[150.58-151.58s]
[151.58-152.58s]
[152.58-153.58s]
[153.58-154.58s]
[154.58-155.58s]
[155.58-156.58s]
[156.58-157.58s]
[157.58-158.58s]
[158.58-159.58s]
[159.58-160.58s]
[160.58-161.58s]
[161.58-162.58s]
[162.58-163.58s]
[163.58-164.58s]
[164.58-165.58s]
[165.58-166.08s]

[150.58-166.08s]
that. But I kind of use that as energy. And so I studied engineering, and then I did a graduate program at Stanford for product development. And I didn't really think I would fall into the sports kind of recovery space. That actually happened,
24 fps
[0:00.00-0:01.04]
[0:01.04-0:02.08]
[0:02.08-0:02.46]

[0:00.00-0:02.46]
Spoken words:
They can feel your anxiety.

--

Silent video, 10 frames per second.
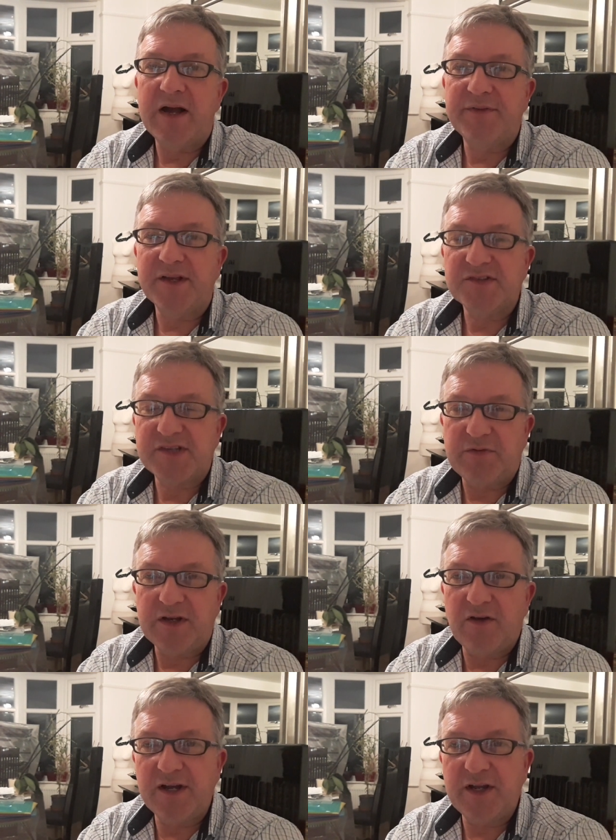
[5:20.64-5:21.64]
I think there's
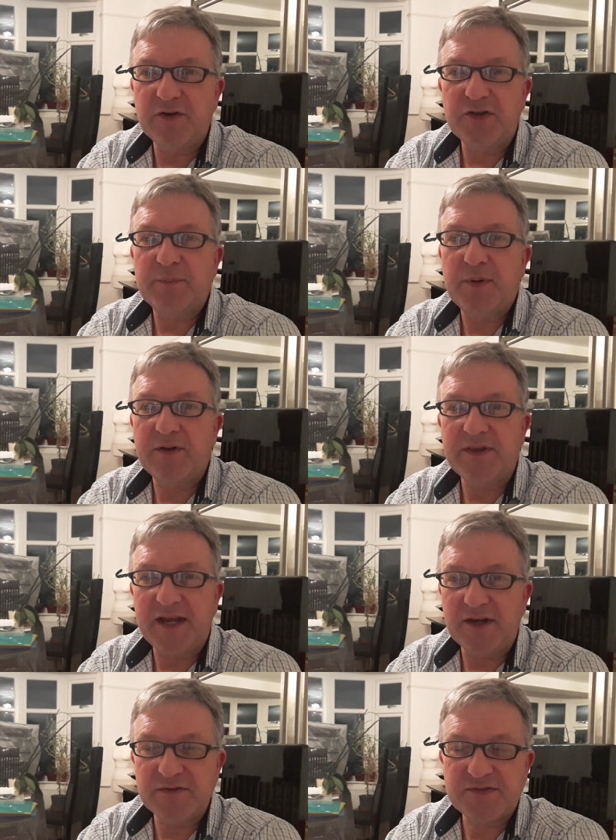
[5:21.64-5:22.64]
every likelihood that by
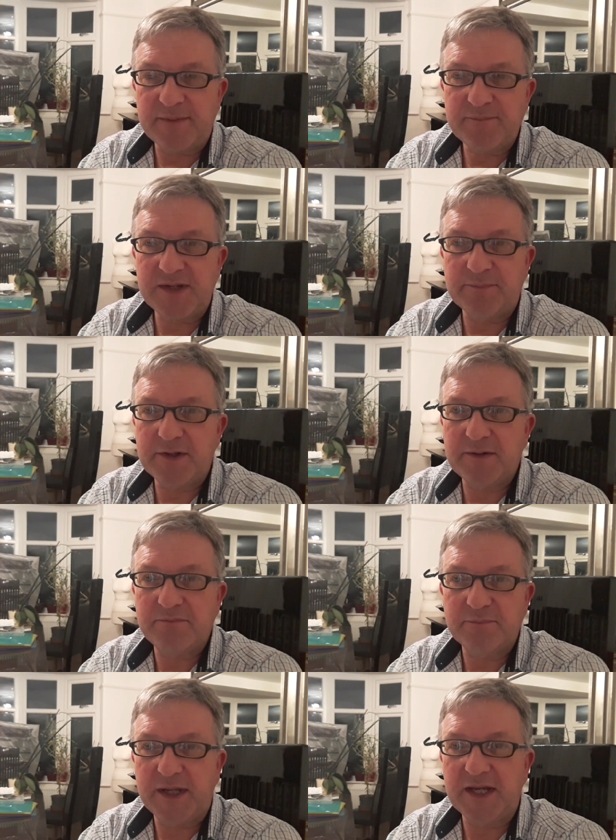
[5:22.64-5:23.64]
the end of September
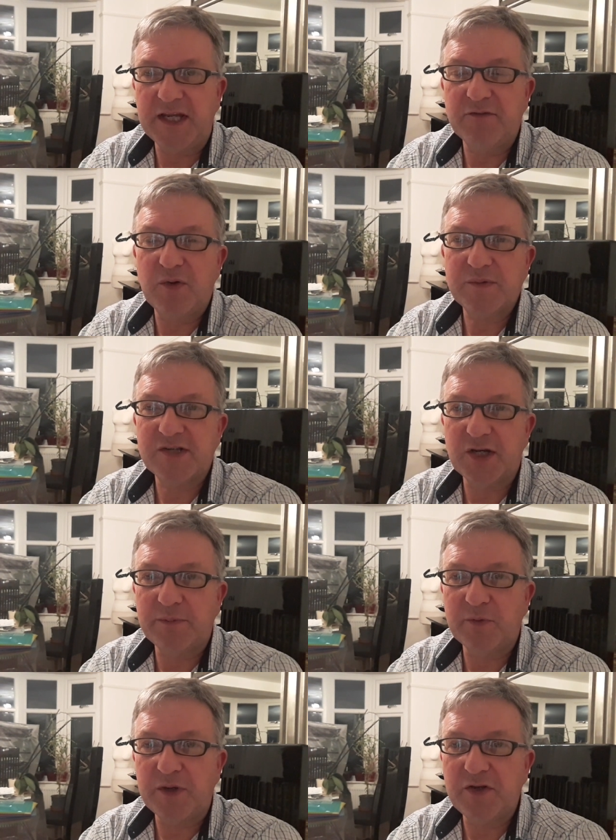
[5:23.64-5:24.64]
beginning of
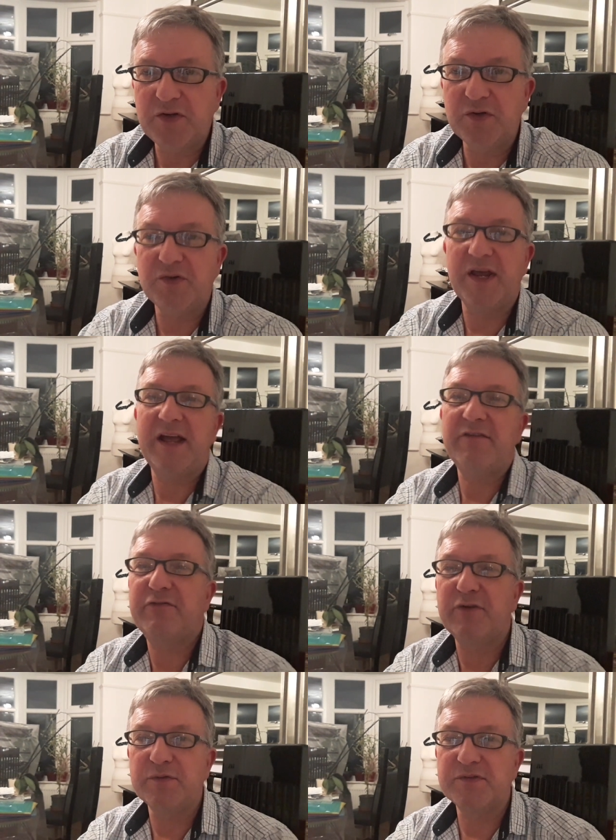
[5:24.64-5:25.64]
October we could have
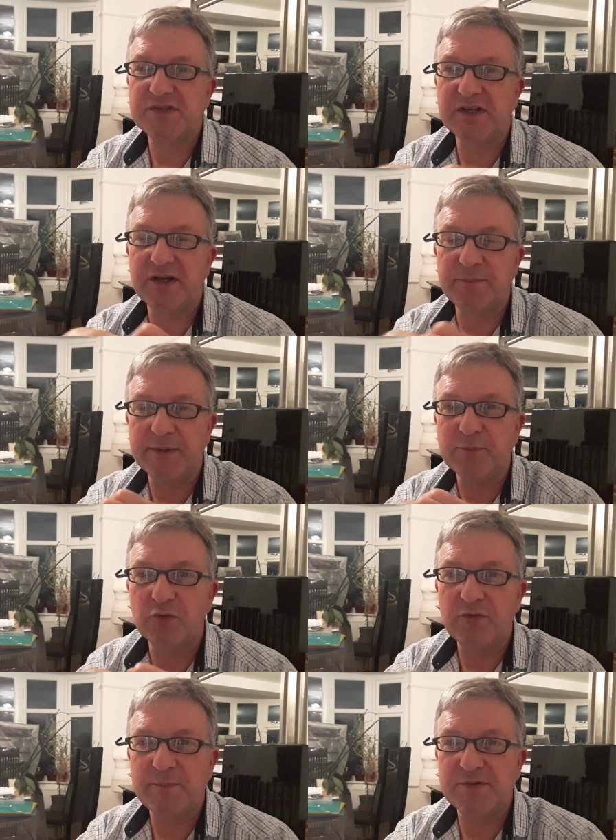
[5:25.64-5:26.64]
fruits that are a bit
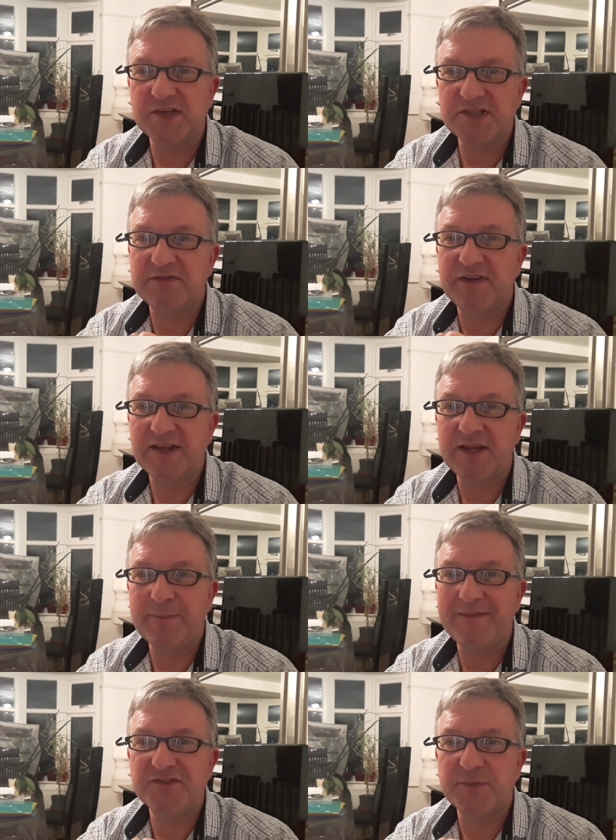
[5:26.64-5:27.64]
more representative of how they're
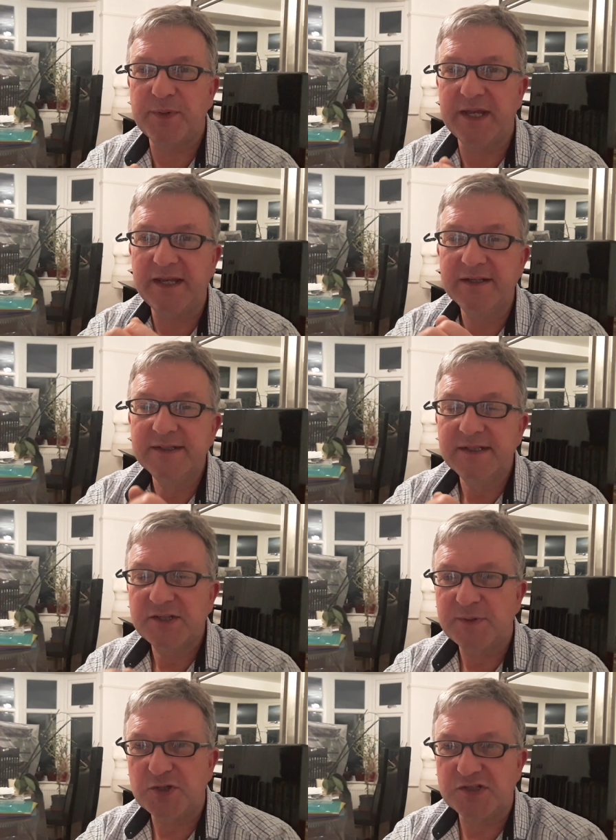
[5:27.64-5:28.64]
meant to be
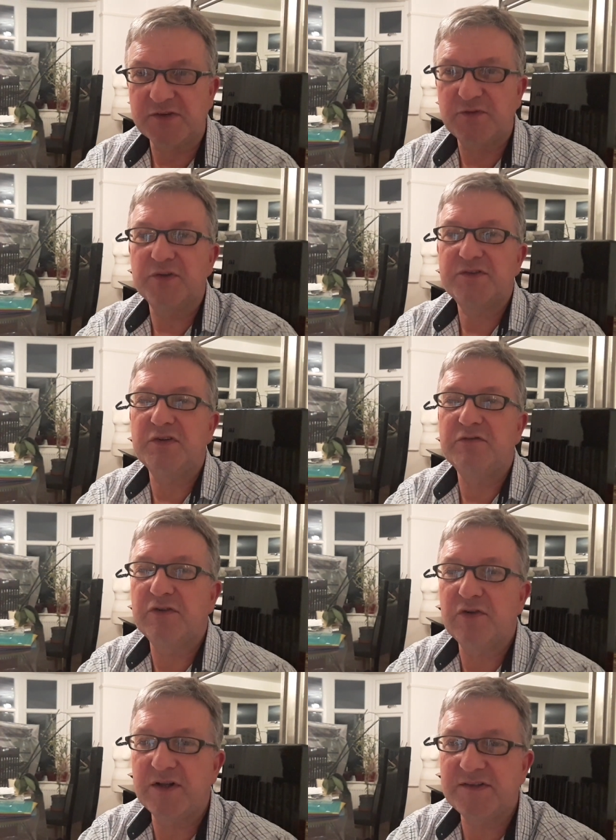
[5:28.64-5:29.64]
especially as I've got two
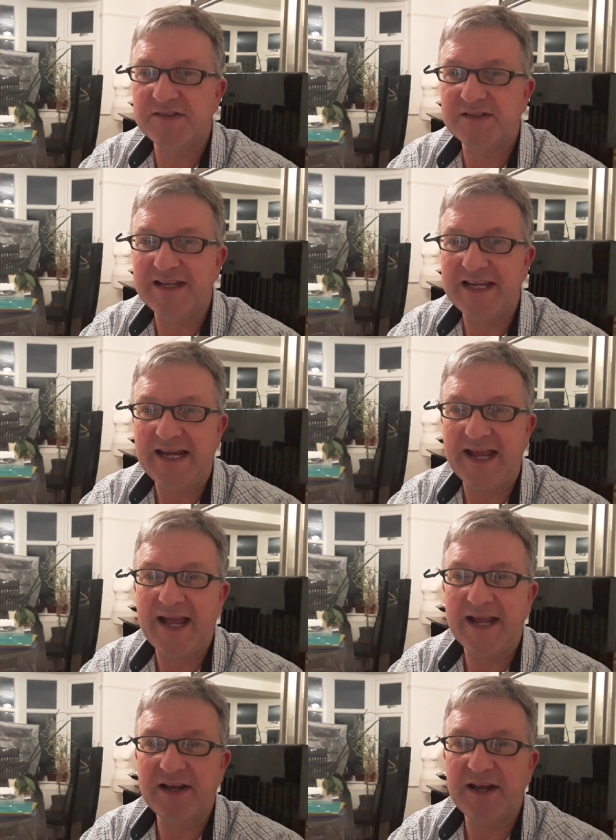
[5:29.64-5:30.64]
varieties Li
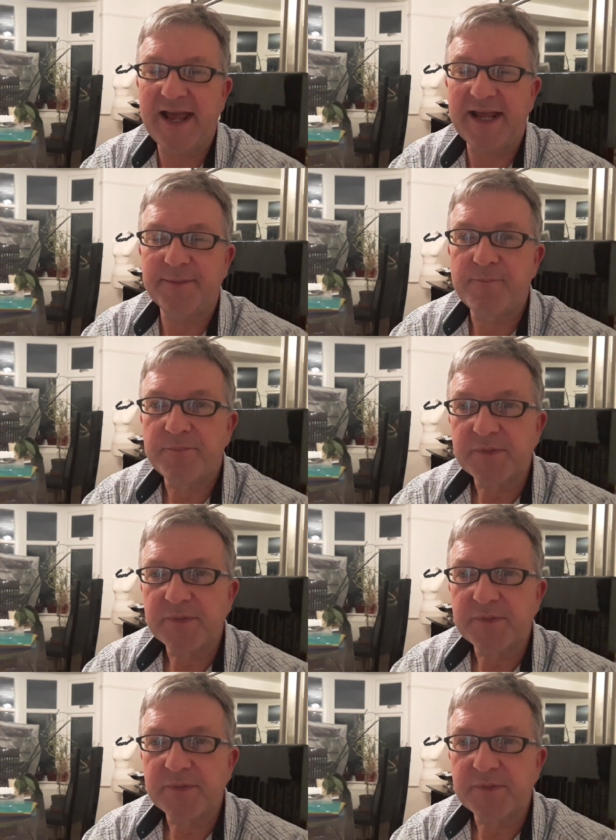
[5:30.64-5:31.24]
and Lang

*Exercise*
From the entries above, extract only the lines running from the one containing "[158.58-159.58s]" through the one containing "[0:02.08-0:02.46]", inclusive.

*Solution for this problem*
[158.58-159.58s]
[159.58-160.58s]
[160.58-161.58s]
[161.58-162.58s]
[162.58-163.58s]
[163.58-164.58s]
[164.58-165.58s]
[165.58-166.08s]

[150.58-166.08s]
that. But I kind of use that as energy. And so I studied engineering, and then I did a graduate program at Stanford for product development. And I didn't really think I would fall into the sports kind of recovery space. That actually happened,
24 fps
[0:00.00-0:01.04]
[0:01.04-0:02.08]
[0:02.08-0:02.46]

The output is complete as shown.